§ **AIM OF THE TASK**: When you retype the entries, keep each one exact and leave out the pictures.
□ □ □ □
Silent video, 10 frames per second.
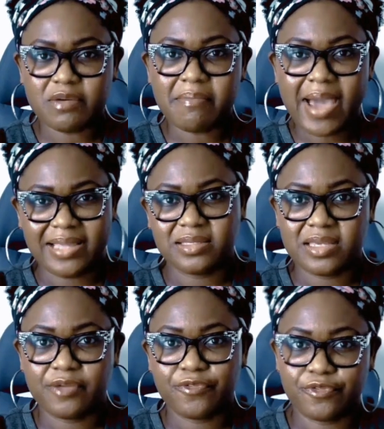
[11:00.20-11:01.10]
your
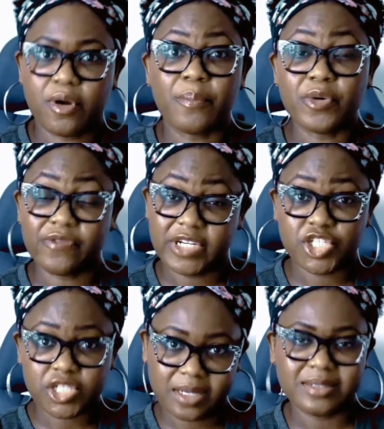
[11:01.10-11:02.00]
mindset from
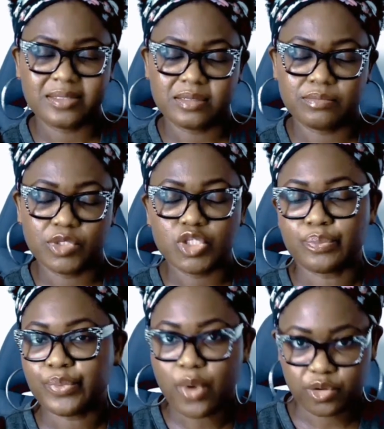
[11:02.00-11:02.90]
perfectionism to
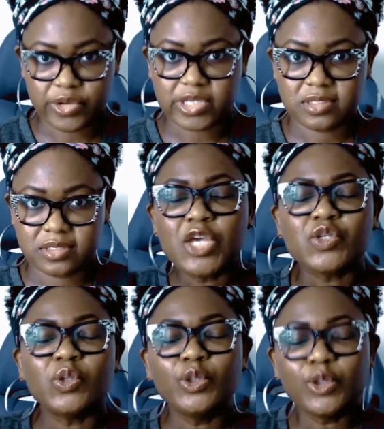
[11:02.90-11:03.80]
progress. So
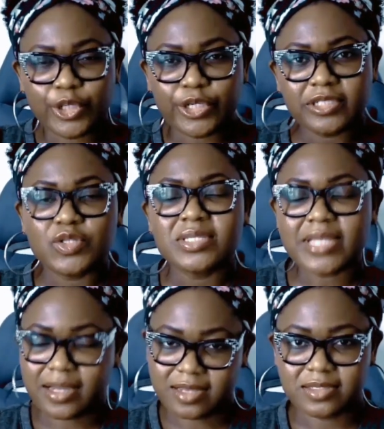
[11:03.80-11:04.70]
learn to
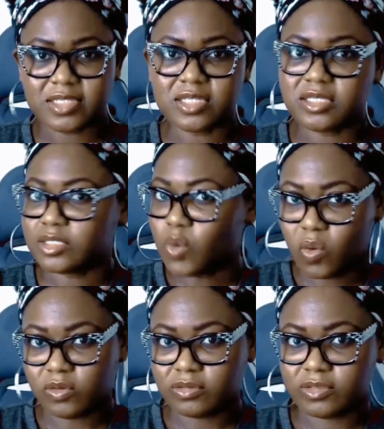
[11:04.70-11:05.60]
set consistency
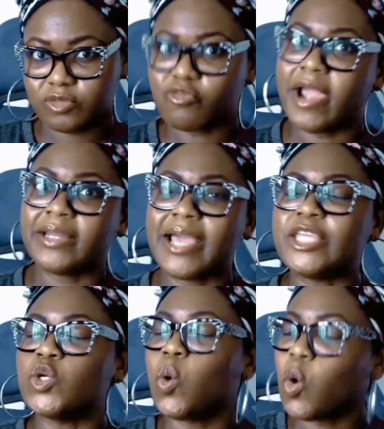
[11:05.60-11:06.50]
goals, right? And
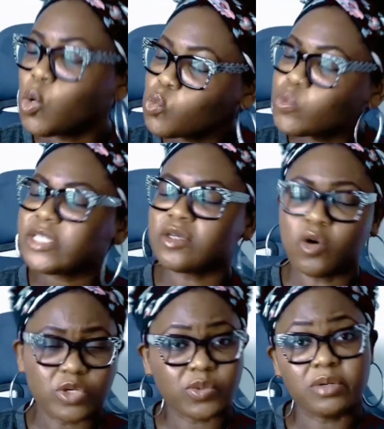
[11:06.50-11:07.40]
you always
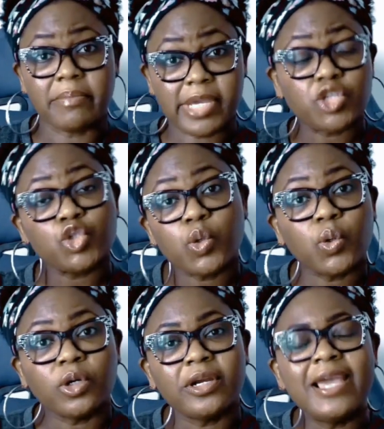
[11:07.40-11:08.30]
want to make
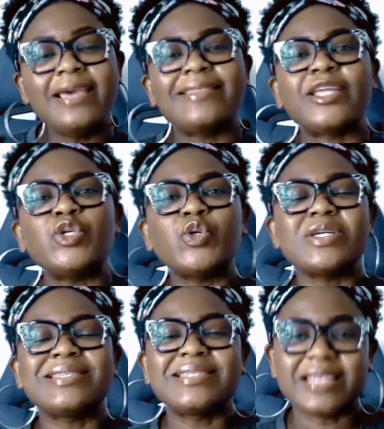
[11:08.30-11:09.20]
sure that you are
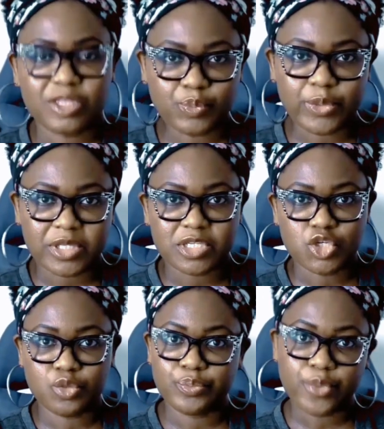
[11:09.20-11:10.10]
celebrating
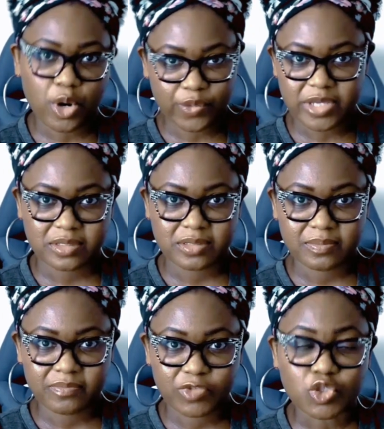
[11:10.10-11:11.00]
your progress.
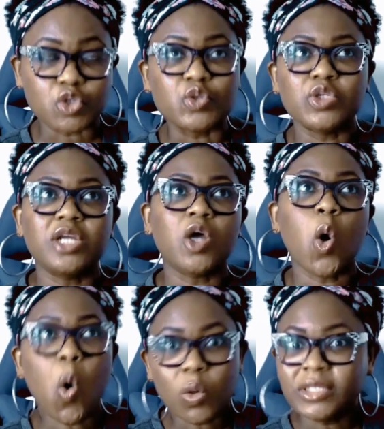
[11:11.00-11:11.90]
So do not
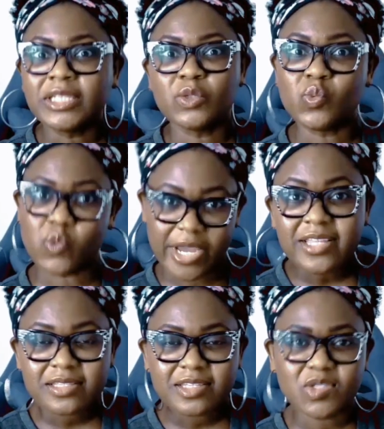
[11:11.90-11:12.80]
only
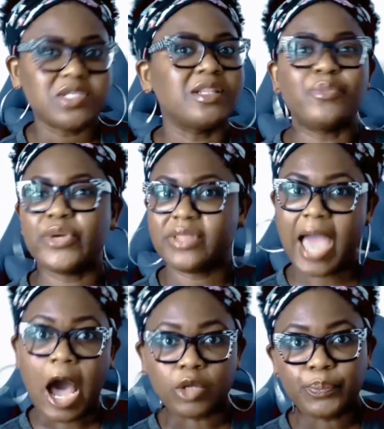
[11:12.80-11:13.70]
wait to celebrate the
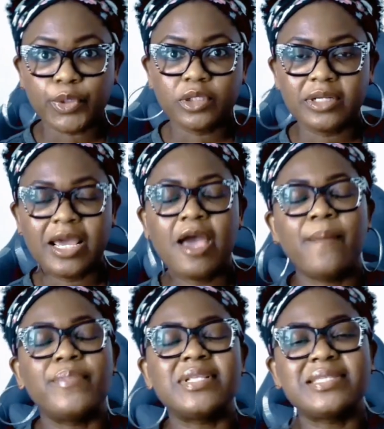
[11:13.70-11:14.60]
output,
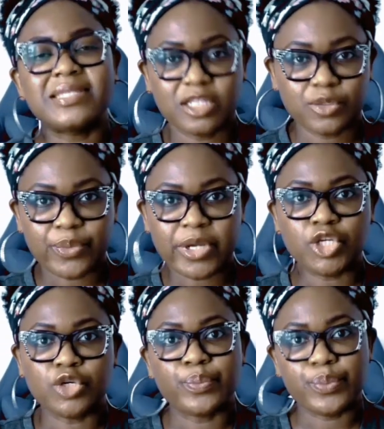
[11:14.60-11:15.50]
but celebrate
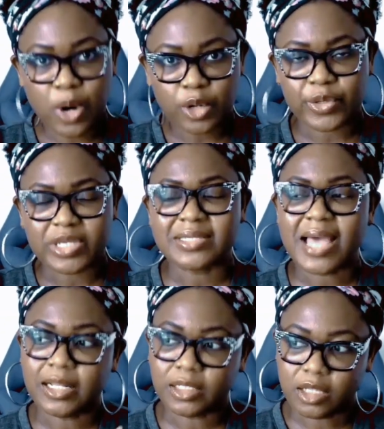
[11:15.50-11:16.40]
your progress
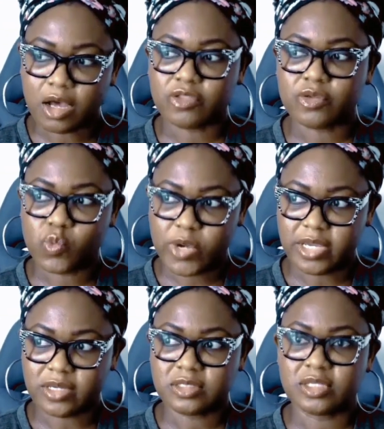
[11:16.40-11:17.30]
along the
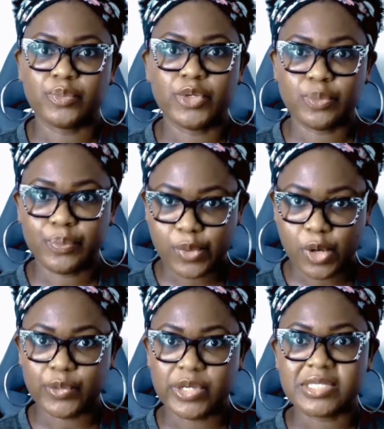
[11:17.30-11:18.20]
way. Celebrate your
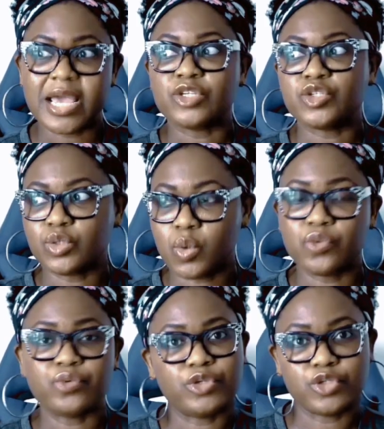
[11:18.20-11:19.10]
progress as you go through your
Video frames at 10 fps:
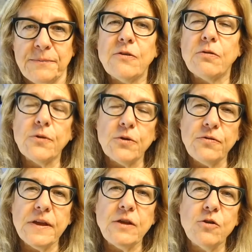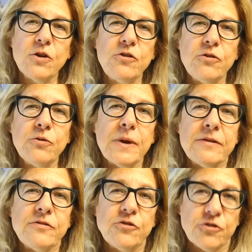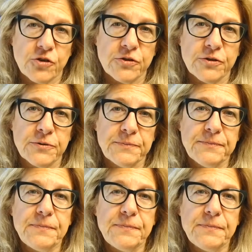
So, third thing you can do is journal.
□ □ □ □
§ **REPLY TO THE TASK**:
Silent video, 10 frames per second.
[11:00.20-11:01.10]
your
[11:01.10-11:02.00]
mindset from
[11:02.00-11:02.90]
perfectionism to
[11:02.90-11:03.80]
progress. So
[11:03.80-11:04.70]
learn to
[11:04.70-11:05.60]
set consistency
[11:05.60-11:06.50]
goals, right? And
[11:06.50-11:07.40]
you always
[11:07.40-11:08.30]
want to make
[11:08.30-11:09.20]
sure that you are
[11:09.20-11:10.10]
celebrating
[11:10.10-11:11.00]
your progress.
[11:11.00-11:11.90]
So do not
[11:11.90-11:12.80]
only
[11:12.80-11:13.70]
wait to celebrate the
[11:13.70-11:14.60]
output,
[11:14.60-11:15.50]
but celebrate
[11:15.50-11:16.40]
your progress
[11:16.40-11:17.30]
along the
[11:17.30-11:18.20]
way. Celebrate your
[11:18.20-11:19.10]
progress as you go through your
Video frames at 10 fps:
So, third thing you can do is journal.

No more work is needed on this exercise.